- _Data for this exercise_:
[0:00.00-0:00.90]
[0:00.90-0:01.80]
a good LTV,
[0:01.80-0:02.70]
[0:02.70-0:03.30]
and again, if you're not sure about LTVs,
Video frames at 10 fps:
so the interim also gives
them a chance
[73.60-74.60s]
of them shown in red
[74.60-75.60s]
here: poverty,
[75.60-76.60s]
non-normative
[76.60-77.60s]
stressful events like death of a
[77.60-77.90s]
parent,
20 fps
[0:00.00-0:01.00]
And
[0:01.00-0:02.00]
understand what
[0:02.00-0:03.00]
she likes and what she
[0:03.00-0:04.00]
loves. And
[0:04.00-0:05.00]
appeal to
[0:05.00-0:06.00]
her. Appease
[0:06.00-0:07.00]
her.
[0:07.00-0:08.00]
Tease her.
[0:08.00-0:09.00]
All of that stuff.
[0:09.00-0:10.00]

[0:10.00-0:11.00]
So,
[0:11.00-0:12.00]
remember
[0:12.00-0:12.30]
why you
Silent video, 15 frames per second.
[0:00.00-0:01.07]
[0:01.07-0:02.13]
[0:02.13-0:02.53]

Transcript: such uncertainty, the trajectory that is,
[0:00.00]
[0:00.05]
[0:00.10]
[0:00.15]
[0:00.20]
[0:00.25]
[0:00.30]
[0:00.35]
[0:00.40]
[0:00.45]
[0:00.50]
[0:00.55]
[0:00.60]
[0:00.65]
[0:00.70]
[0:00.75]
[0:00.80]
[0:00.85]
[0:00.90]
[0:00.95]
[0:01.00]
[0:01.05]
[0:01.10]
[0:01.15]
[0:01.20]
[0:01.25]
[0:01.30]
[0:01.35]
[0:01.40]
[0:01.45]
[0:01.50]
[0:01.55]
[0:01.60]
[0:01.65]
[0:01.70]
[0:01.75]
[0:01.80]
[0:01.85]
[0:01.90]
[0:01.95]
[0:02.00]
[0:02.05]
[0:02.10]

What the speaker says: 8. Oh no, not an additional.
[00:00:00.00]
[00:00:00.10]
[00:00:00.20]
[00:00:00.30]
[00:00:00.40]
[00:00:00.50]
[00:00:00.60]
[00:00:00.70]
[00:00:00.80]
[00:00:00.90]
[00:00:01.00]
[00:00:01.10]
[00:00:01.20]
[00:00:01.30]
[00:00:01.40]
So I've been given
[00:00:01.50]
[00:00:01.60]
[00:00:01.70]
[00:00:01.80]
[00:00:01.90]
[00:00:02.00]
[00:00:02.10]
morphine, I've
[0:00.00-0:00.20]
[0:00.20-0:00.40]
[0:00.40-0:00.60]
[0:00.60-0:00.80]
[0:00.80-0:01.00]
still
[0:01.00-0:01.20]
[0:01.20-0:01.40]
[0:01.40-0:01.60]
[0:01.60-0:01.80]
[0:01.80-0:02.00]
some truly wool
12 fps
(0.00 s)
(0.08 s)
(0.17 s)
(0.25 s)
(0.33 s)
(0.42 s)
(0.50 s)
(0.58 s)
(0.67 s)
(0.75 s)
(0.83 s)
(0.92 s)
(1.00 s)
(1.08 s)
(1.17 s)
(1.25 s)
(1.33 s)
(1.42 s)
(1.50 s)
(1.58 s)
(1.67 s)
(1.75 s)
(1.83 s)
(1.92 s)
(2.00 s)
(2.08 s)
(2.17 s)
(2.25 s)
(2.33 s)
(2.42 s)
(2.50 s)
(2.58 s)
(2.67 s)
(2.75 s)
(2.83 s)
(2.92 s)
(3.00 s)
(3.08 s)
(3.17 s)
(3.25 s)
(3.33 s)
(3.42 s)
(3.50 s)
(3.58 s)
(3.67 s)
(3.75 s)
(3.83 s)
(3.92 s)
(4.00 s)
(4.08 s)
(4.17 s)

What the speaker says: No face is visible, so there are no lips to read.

- _Action item_: The answer should be only the number of lines in the data that contain the string "says".

- _The answer_: 2